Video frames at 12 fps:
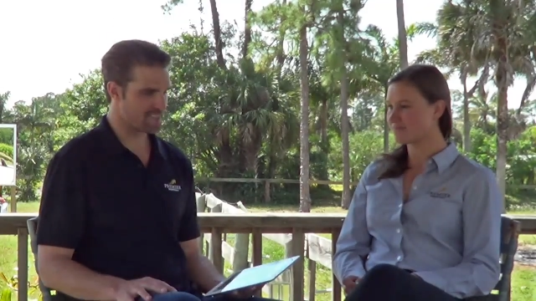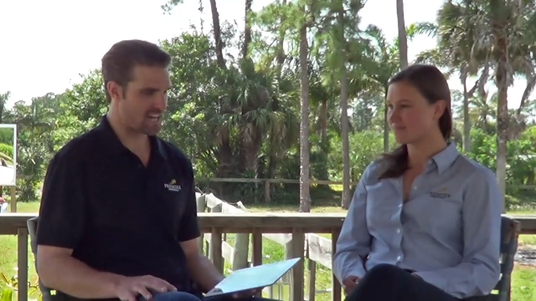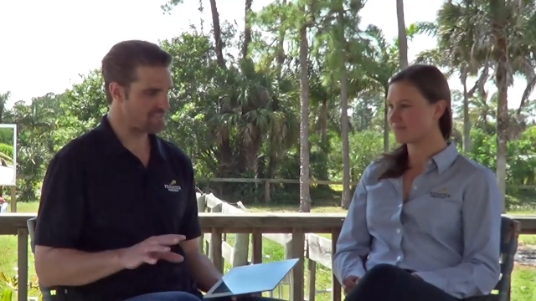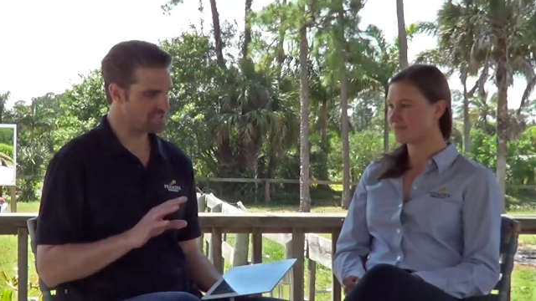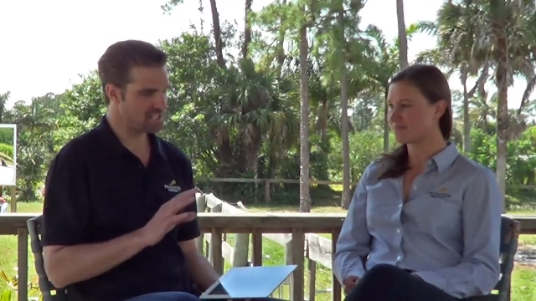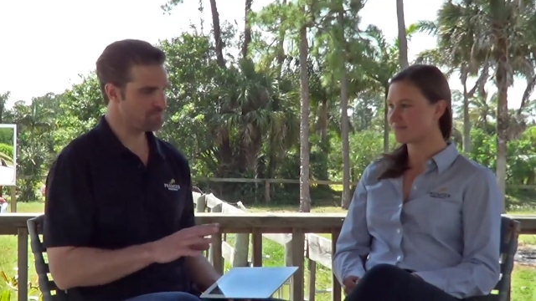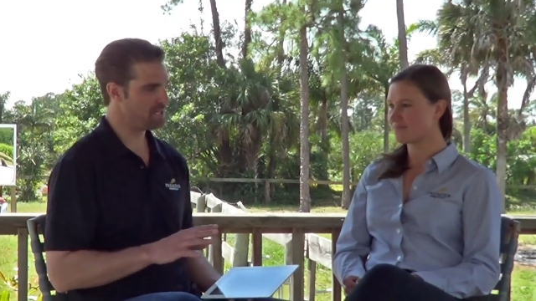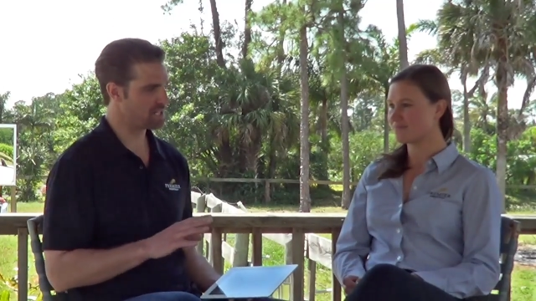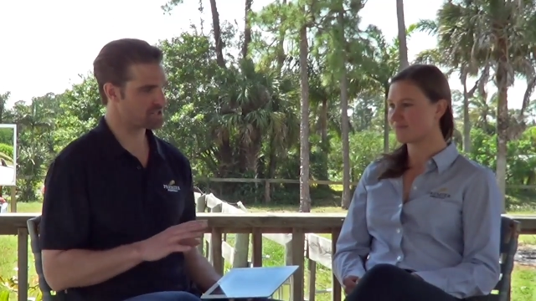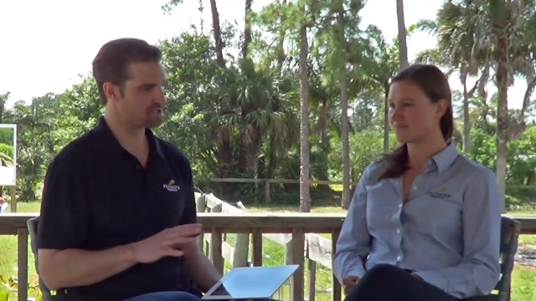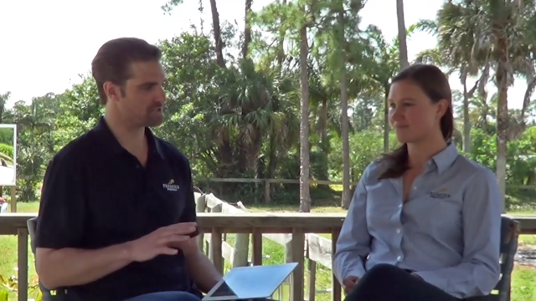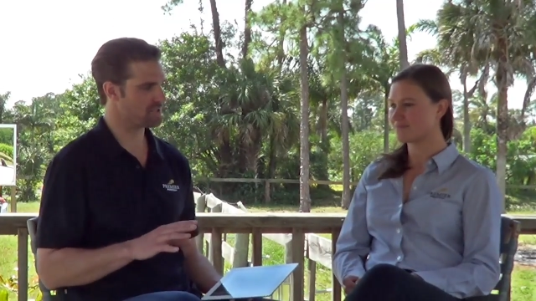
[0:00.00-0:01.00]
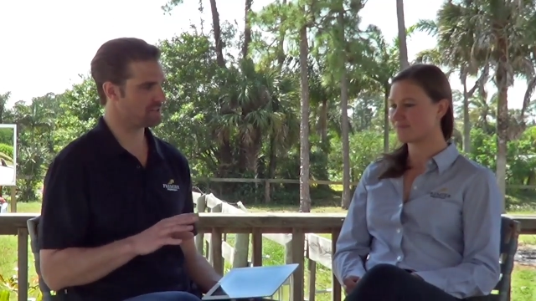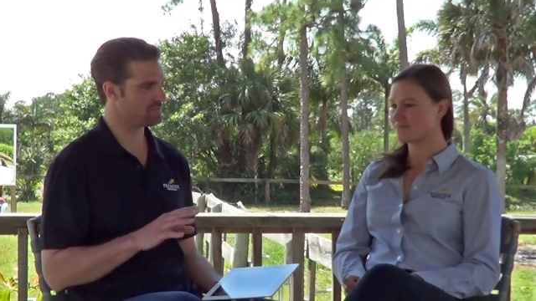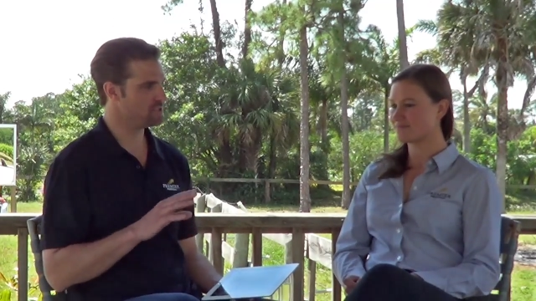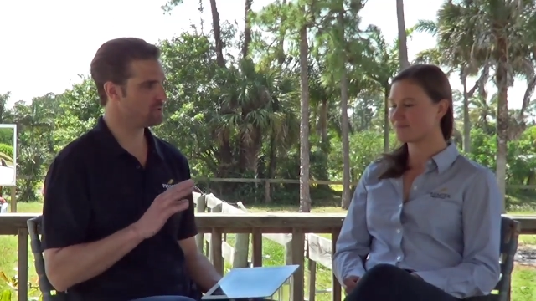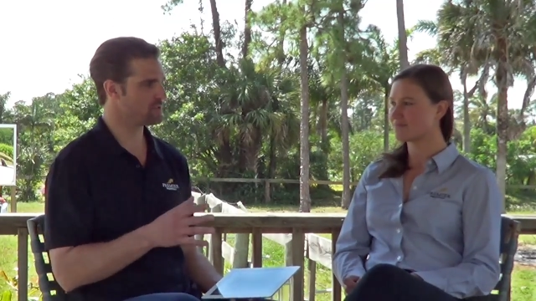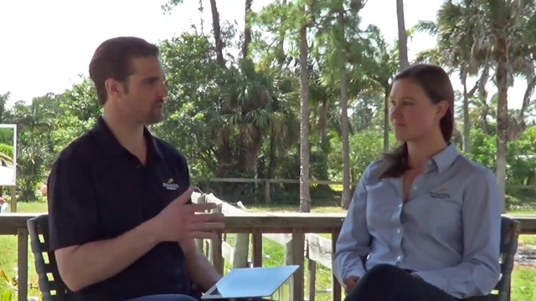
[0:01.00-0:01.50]
Speaker 1: I've seen pictures
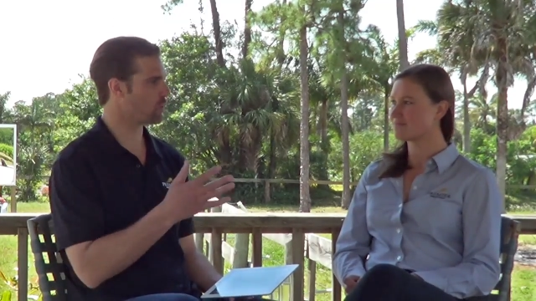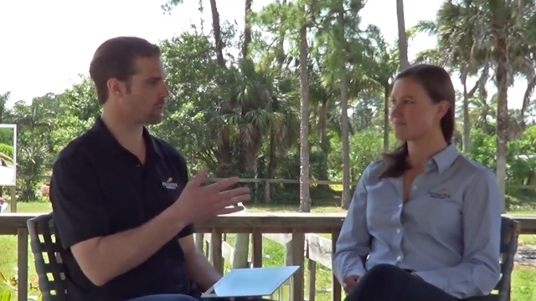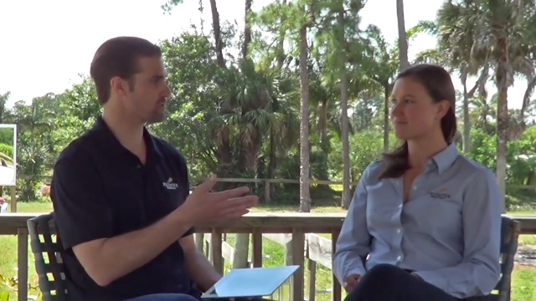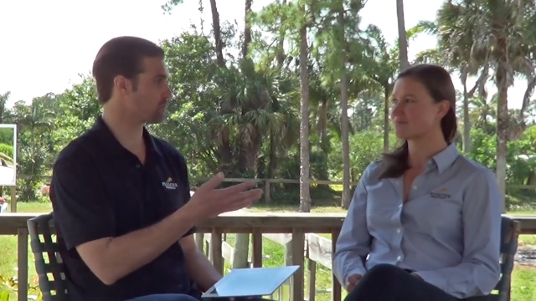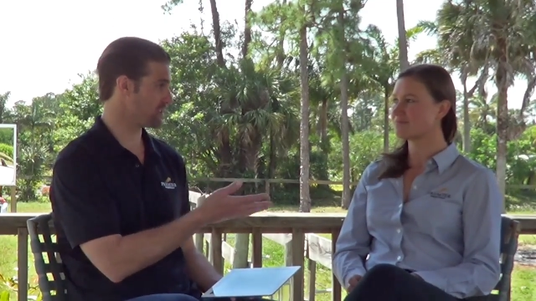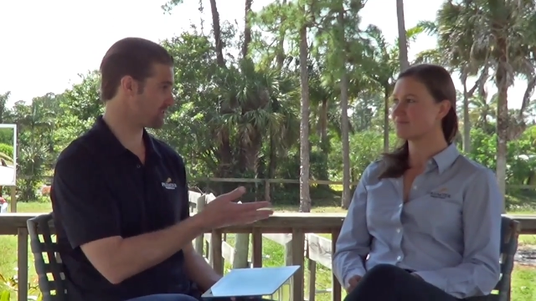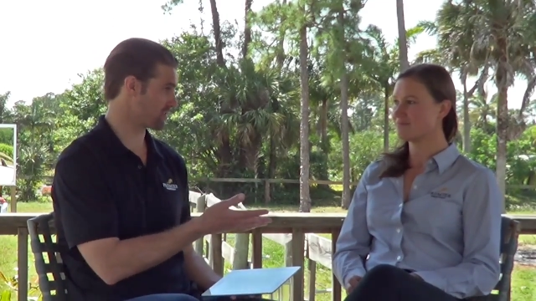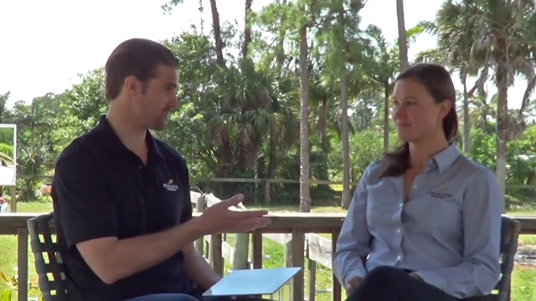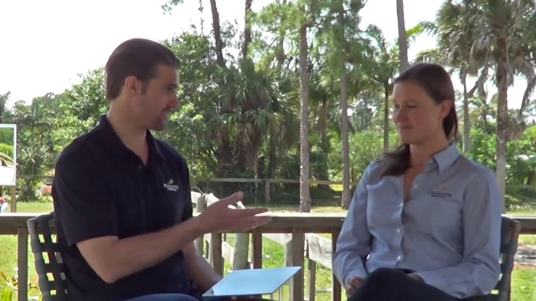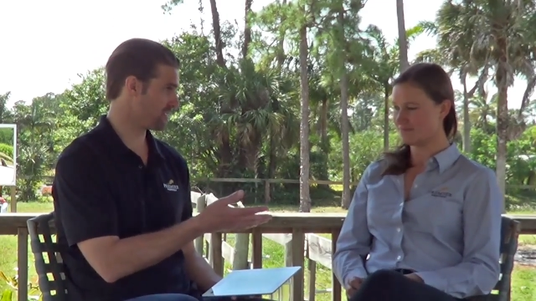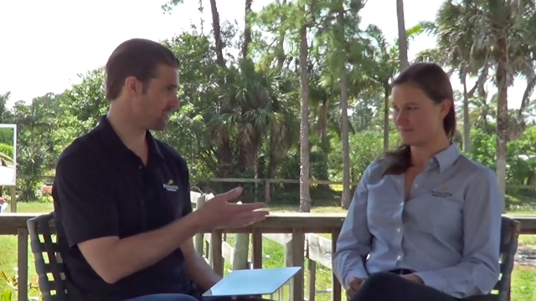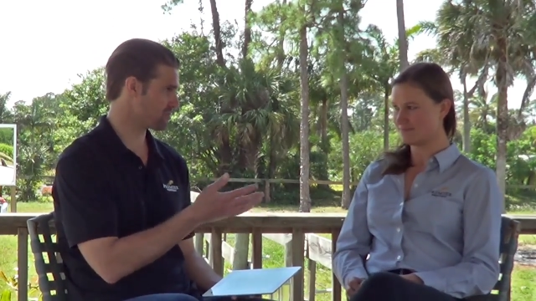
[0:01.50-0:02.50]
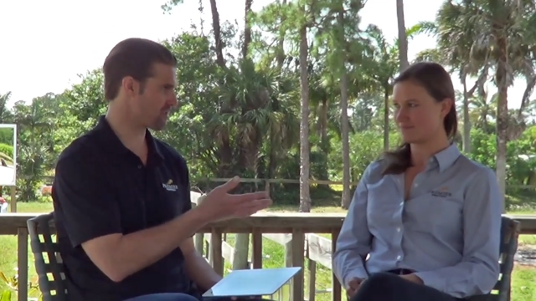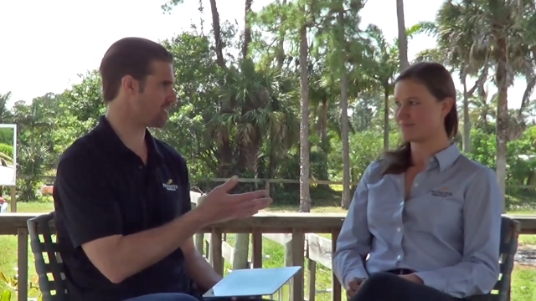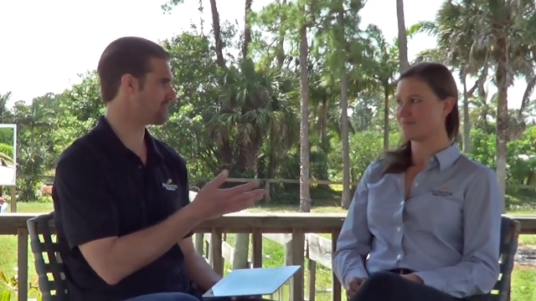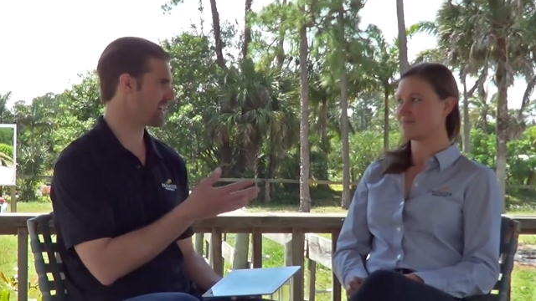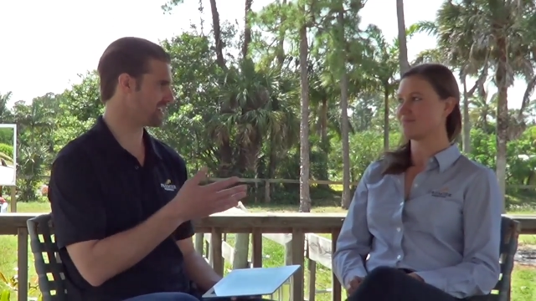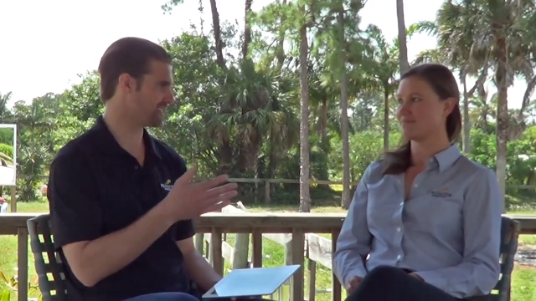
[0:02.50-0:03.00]
of you and your horse Wizard
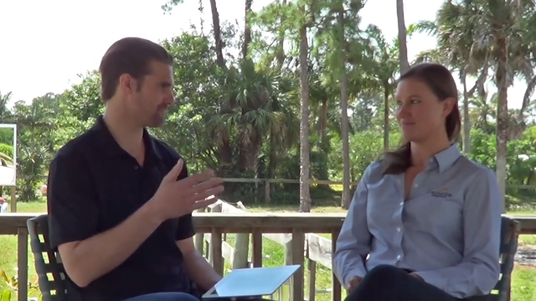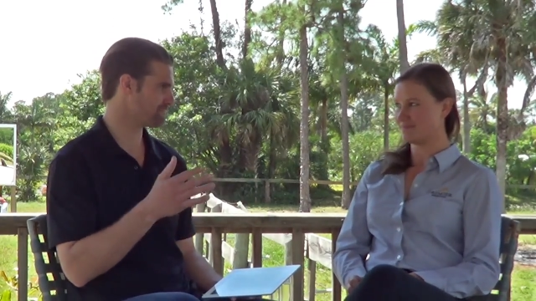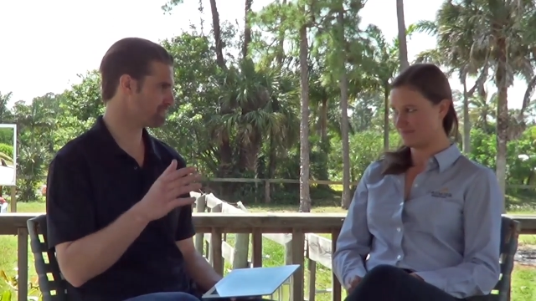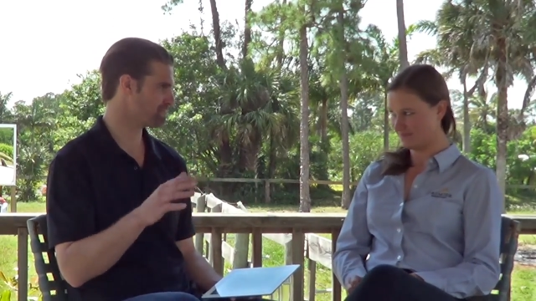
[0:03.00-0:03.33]
trail riding.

The problem => Using the data above, print every line exactly, omitting pictures.

Response area =>
Video frames at 12 fps:
[0:00.00-0:01.00]
[0:01.00-0:01.50]
Speaker 1: I've seen pictures
[0:01.50-0:02.50]
[0:02.50-0:03.00]
of you and your horse Wizard
[0:03.00-0:03.33]
trail riding.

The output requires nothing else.